The accumulating evidence supporting a conspicuous role for the thyroid hormones and/or hepatic levels of nuclear T3 [triiodothyronine]-binding sites in hypatocyte proliferation in vivo is summarized. The hepatic nuclear binding sites for the iodothyronines were first described in 1972. Comparing a number of observations made on the hepatic levels of these nuclear T3-binding sites with models of liver cell proliferation, a striking relationship is now beginning to emerge. It seems that in many hepatomitogenic systems the levels of these nuclear binding sites become markedly reduced preceding the onset of enhanced DNA replication and mitosis.

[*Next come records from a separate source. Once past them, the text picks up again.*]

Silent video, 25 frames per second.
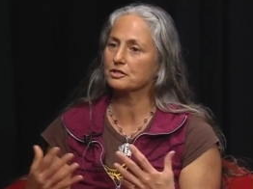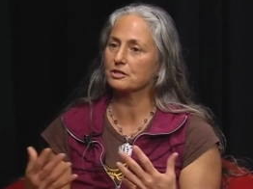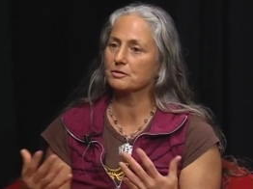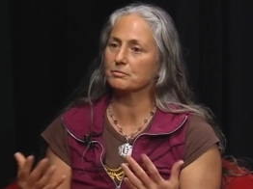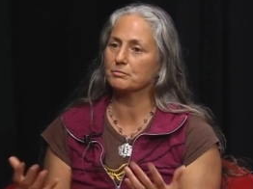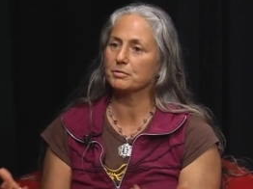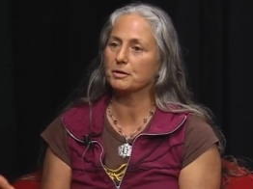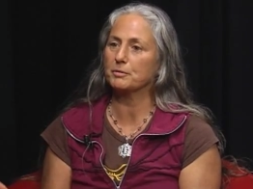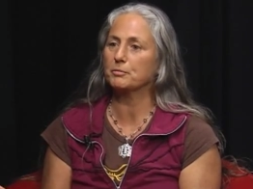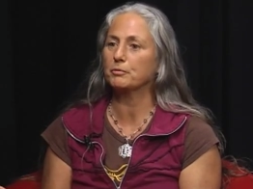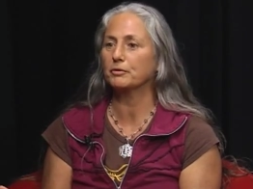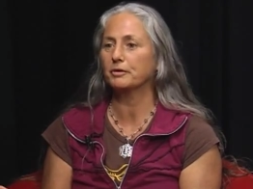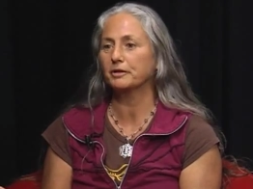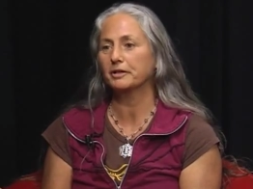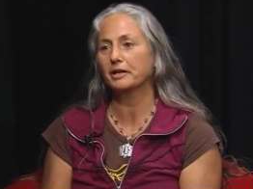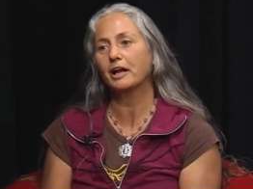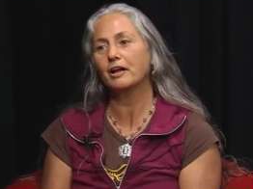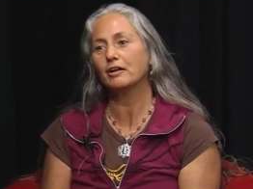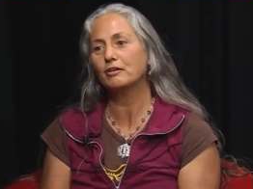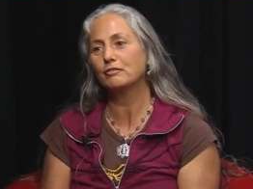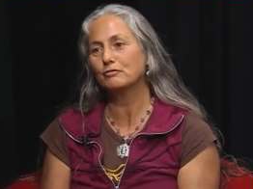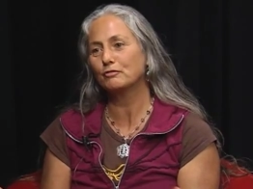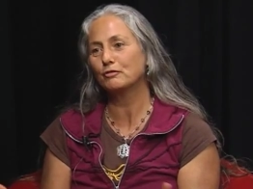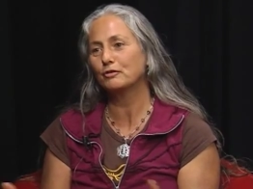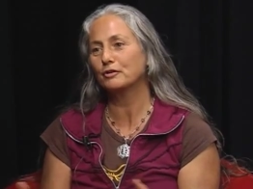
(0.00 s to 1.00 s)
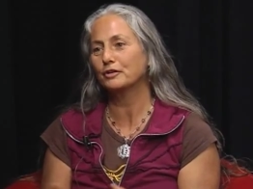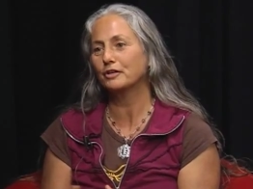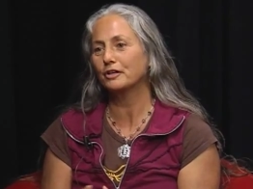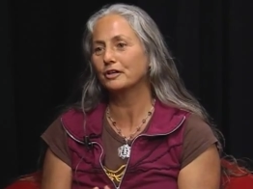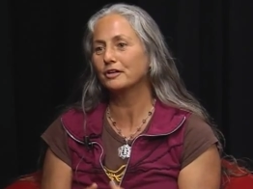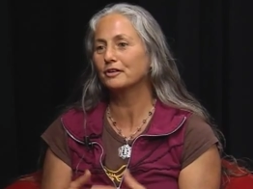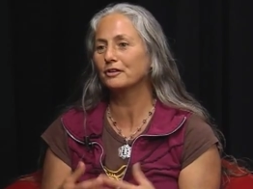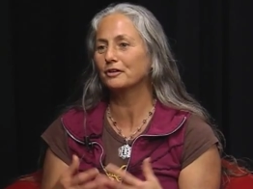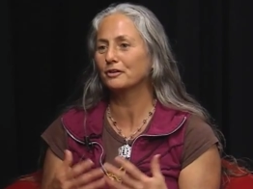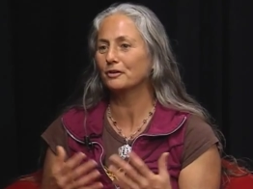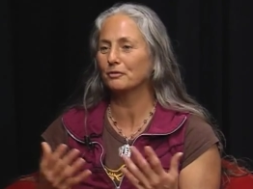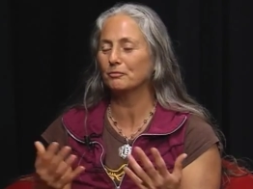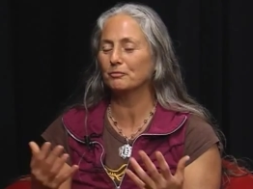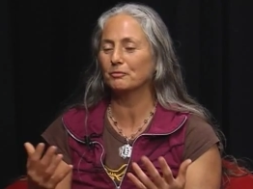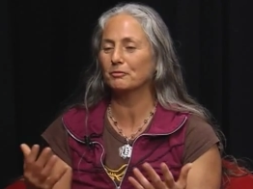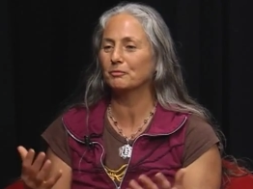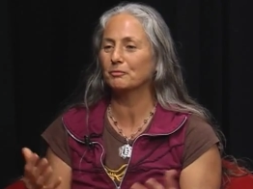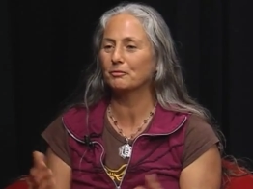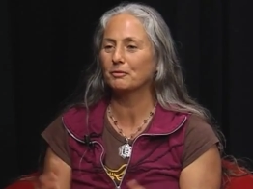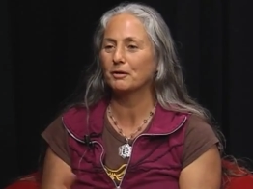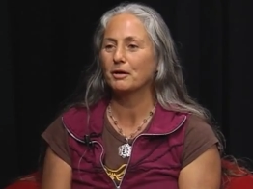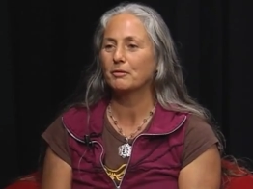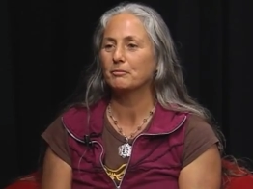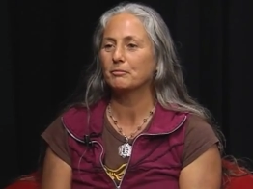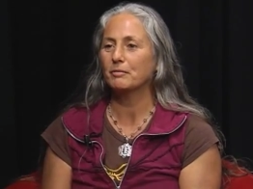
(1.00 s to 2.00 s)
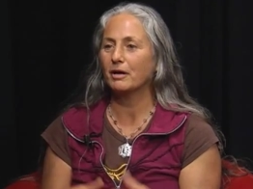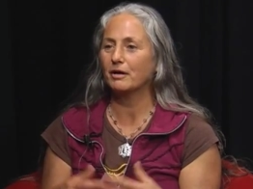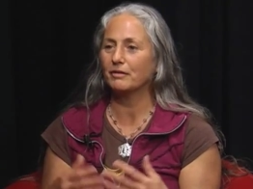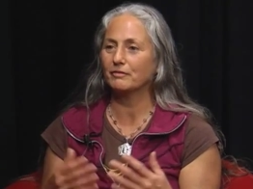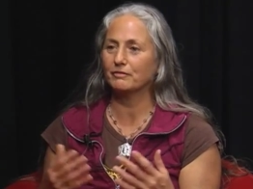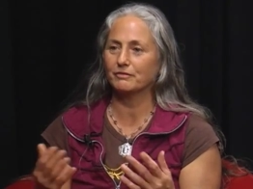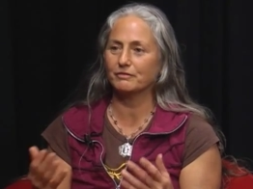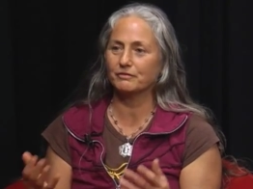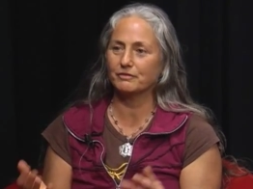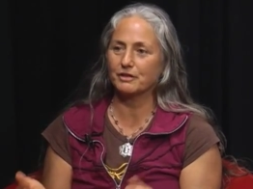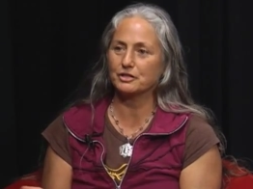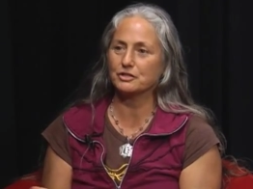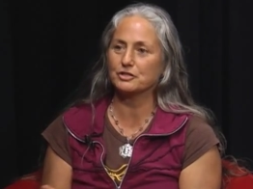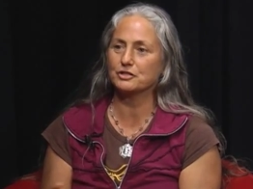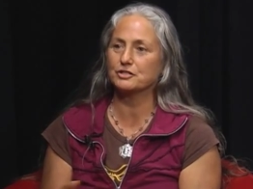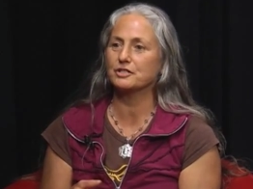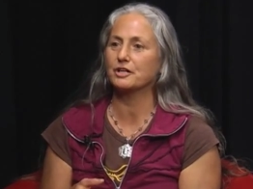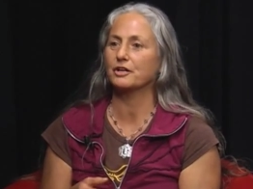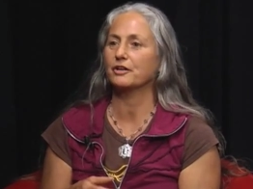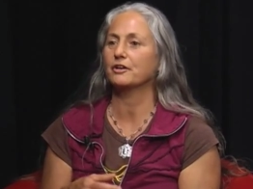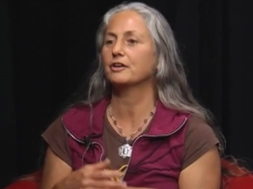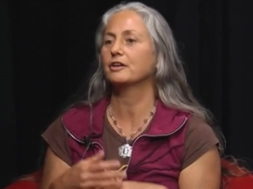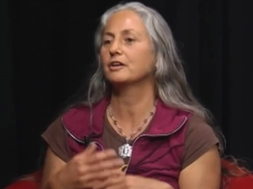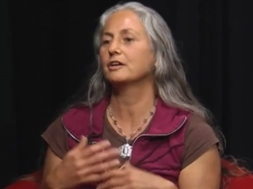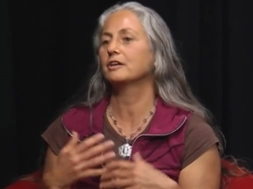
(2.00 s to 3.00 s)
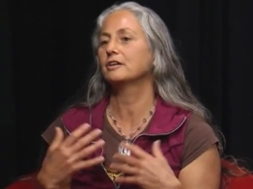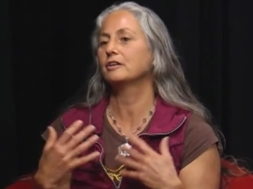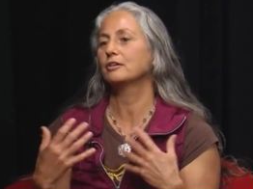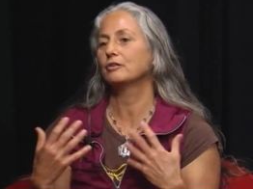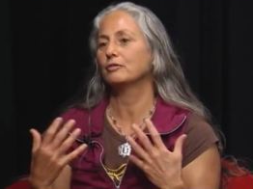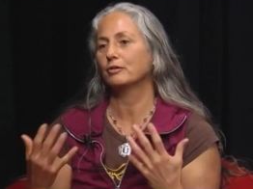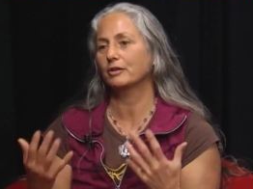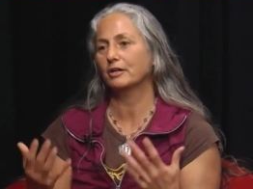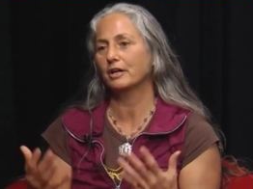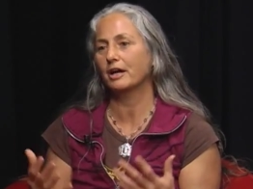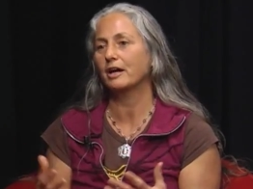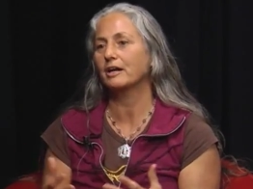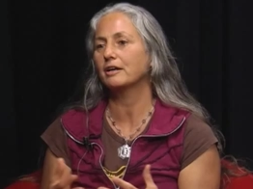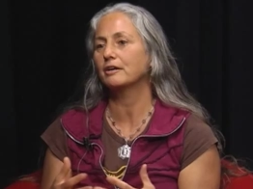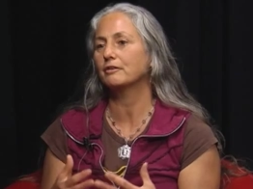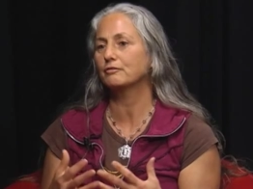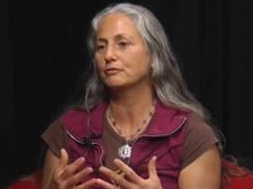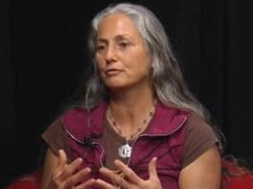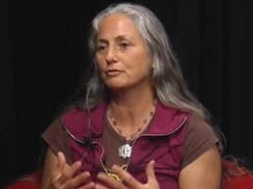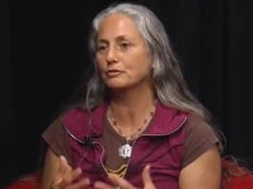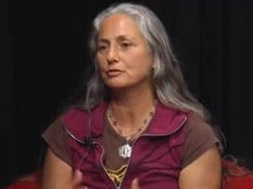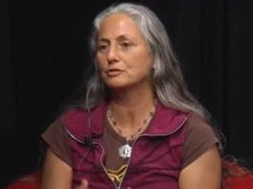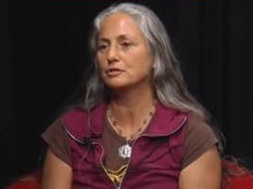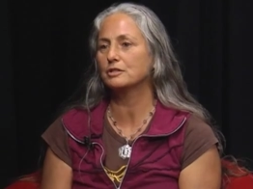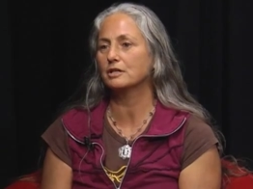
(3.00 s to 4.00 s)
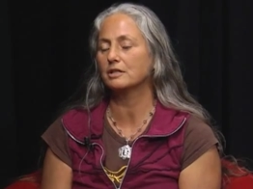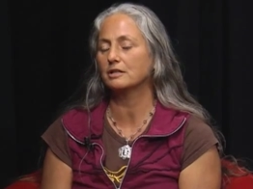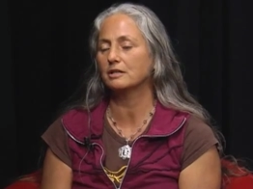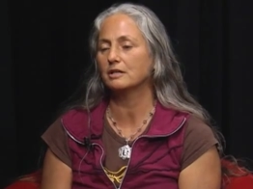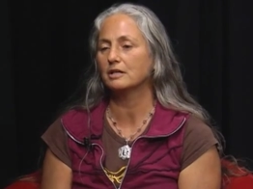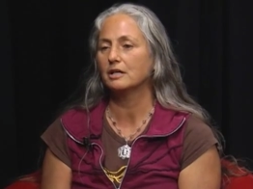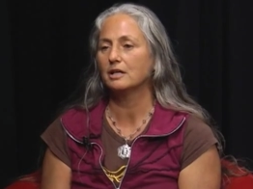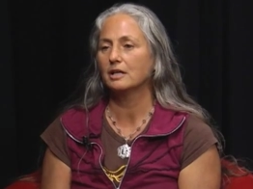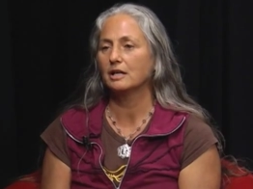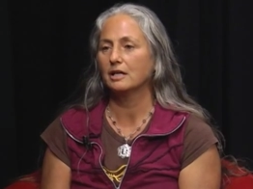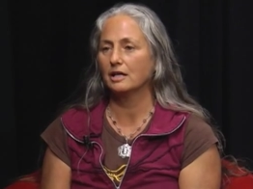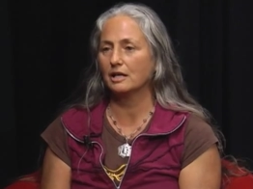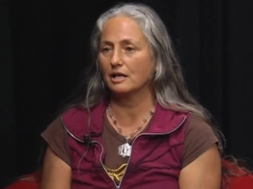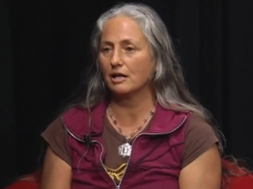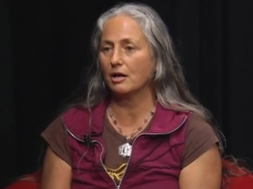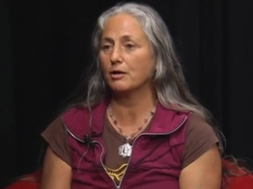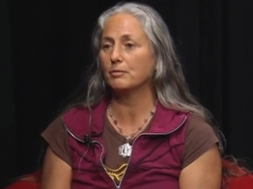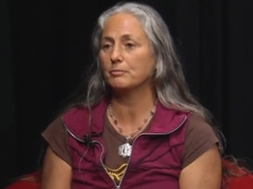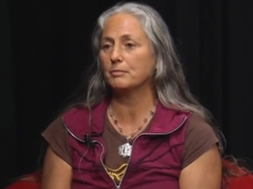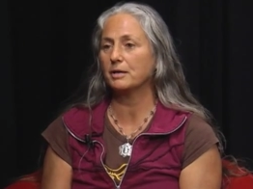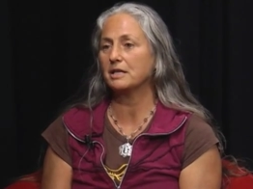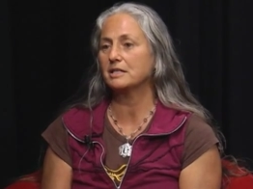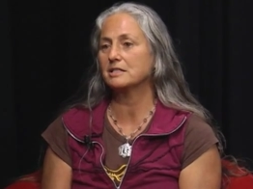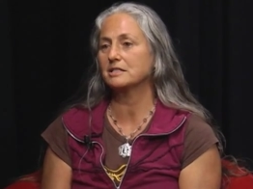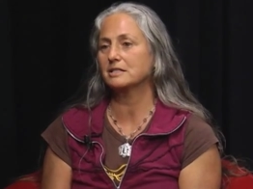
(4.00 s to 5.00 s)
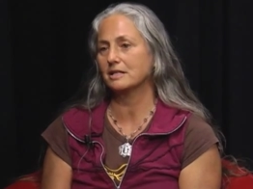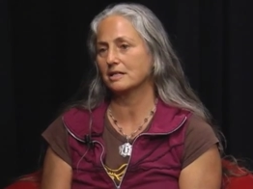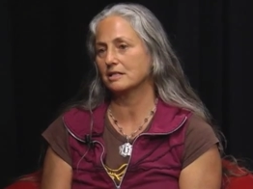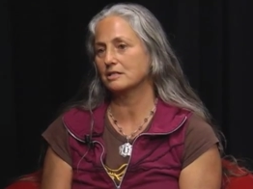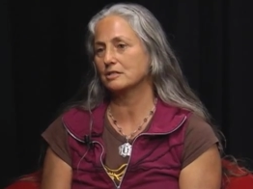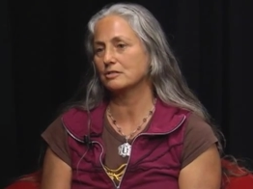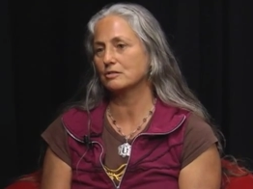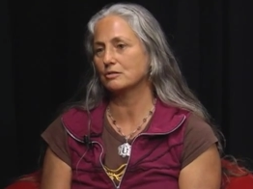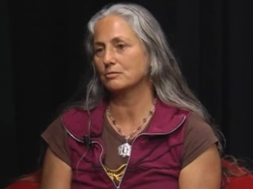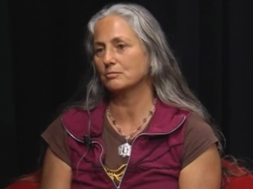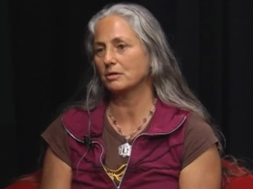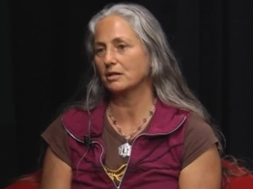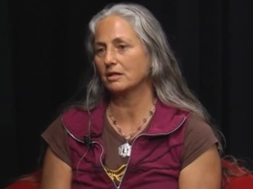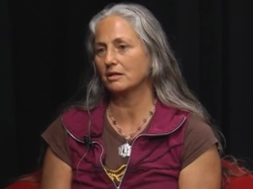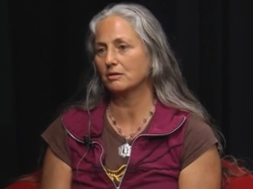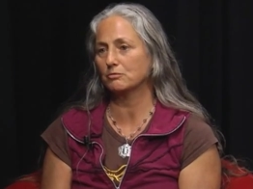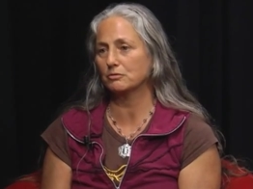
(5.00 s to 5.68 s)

And people in California, you know, about vegetarian and organic foods, and it all made sense to me.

The hepatomitogenic systems described which do not involve a lowering in the levels of these nuclear binding sites appear to be predicated on raising the circulating levels of the thyroid hormones per se. How these 2 seemingly anomalous events can both produce the same proliferative effect on liver cells is not entirely clear. Equally vague as yet are the discrete genetic consequences of these proliferative initiators which lead to hepatocyte hyperplasia. There is some evidence that this proliferative controlling effect of the thyroid hormones on hepatocytes may also extend, in part, to hepatoma cells.